Saved data entries:
* * * * *

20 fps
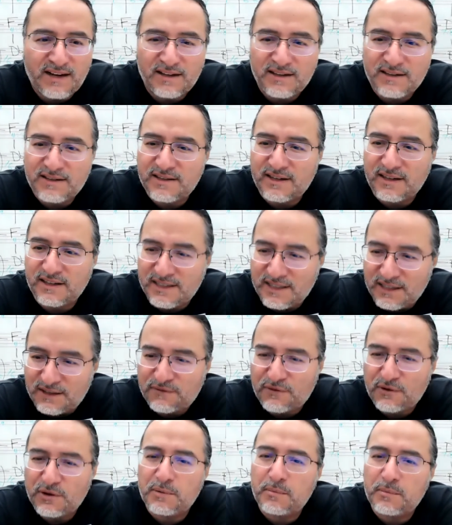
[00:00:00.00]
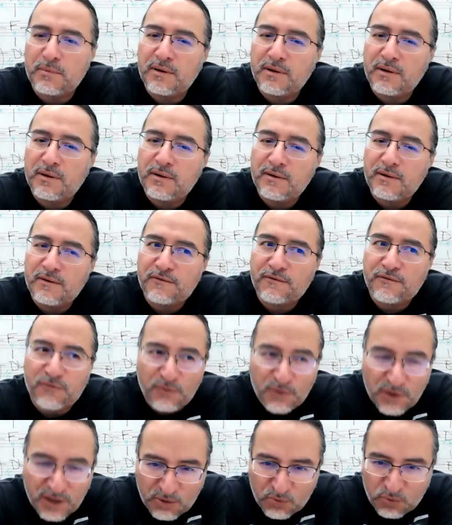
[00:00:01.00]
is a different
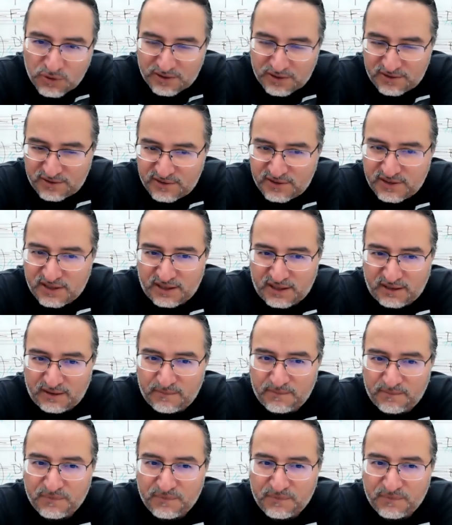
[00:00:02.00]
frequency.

* * * * *

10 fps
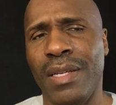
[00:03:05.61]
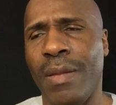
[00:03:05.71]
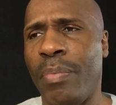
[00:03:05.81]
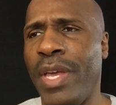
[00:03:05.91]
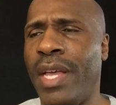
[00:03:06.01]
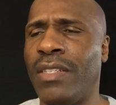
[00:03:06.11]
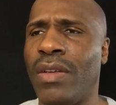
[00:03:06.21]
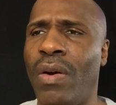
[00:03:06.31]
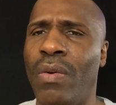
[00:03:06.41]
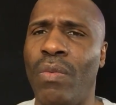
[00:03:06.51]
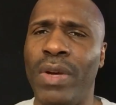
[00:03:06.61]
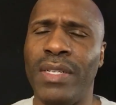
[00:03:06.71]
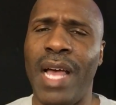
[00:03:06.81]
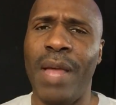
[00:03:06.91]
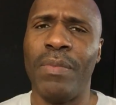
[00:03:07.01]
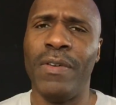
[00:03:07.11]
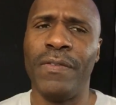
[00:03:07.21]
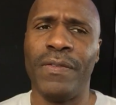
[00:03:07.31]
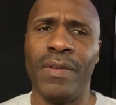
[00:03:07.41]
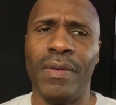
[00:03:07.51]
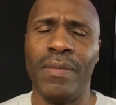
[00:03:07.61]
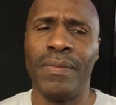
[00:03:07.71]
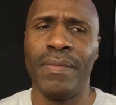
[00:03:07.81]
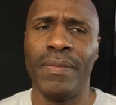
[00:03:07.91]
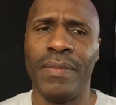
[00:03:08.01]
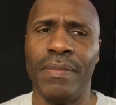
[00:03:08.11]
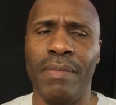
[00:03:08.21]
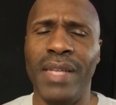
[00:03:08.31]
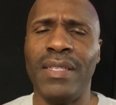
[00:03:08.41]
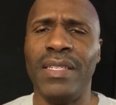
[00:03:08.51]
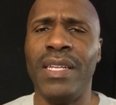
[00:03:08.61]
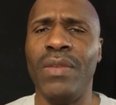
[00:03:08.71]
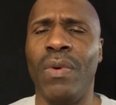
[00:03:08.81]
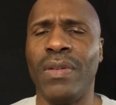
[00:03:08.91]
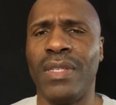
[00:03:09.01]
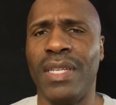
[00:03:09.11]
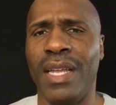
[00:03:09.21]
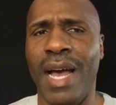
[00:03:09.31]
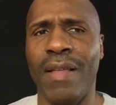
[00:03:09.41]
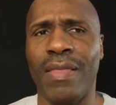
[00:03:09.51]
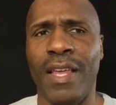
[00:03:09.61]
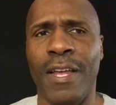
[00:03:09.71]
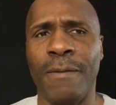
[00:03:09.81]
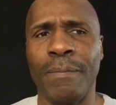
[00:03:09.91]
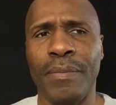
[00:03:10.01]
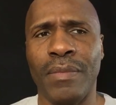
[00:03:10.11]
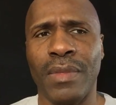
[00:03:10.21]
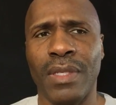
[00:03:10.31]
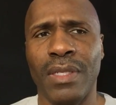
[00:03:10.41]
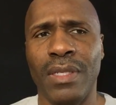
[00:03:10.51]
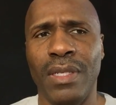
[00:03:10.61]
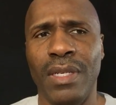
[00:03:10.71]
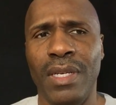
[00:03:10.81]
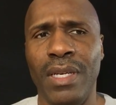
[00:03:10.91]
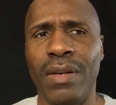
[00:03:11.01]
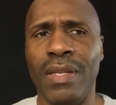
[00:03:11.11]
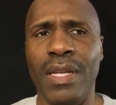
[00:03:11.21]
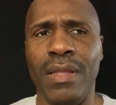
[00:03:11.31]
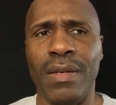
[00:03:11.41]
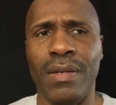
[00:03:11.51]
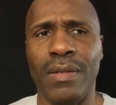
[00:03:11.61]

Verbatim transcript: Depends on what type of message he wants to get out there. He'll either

* * * * *

** Task **
Leaving out the pictures, please output the lines in the entries above from the one with "[00:03:06.71]" through the one with "Verbatim transcript: Depends", exactly as they are.

** Result of this task **
[00:03:06.71]
[00:03:06.81]
[00:03:06.91]
[00:03:07.01]
[00:03:07.11]
[00:03:07.21]
[00:03:07.31]
[00:03:07.41]
[00:03:07.51]
[00:03:07.61]
[00:03:07.71]
[00:03:07.81]
[00:03:07.91]
[00:03:08.01]
[00:03:08.11]
[00:03:08.21]
[00:03:08.31]
[00:03:08.41]
[00:03:08.51]
[00:03:08.61]
[00:03:08.71]
[00:03:08.81]
[00:03:08.91]
[00:03:09.01]
[00:03:09.11]
[00:03:09.21]
[00:03:09.31]
[00:03:09.41]
[00:03:09.51]
[00:03:09.61]
[00:03:09.71]
[00:03:09.81]
[00:03:09.91]
[00:03:10.01]
[00:03:10.11]
[00:03:10.21]
[00:03:10.31]
[00:03:10.41]
[00:03:10.51]
[00:03:10.61]
[00:03:10.71]
[00:03:10.81]
[00:03:10.91]
[00:03:11.01]
[00:03:11.11]
[00:03:11.21]
[00:03:11.31]
[00:03:11.41]
[00:03:11.51]
[00:03:11.61]

Verbatim transcript: Depends on what type of message he wants to get out there. He'll either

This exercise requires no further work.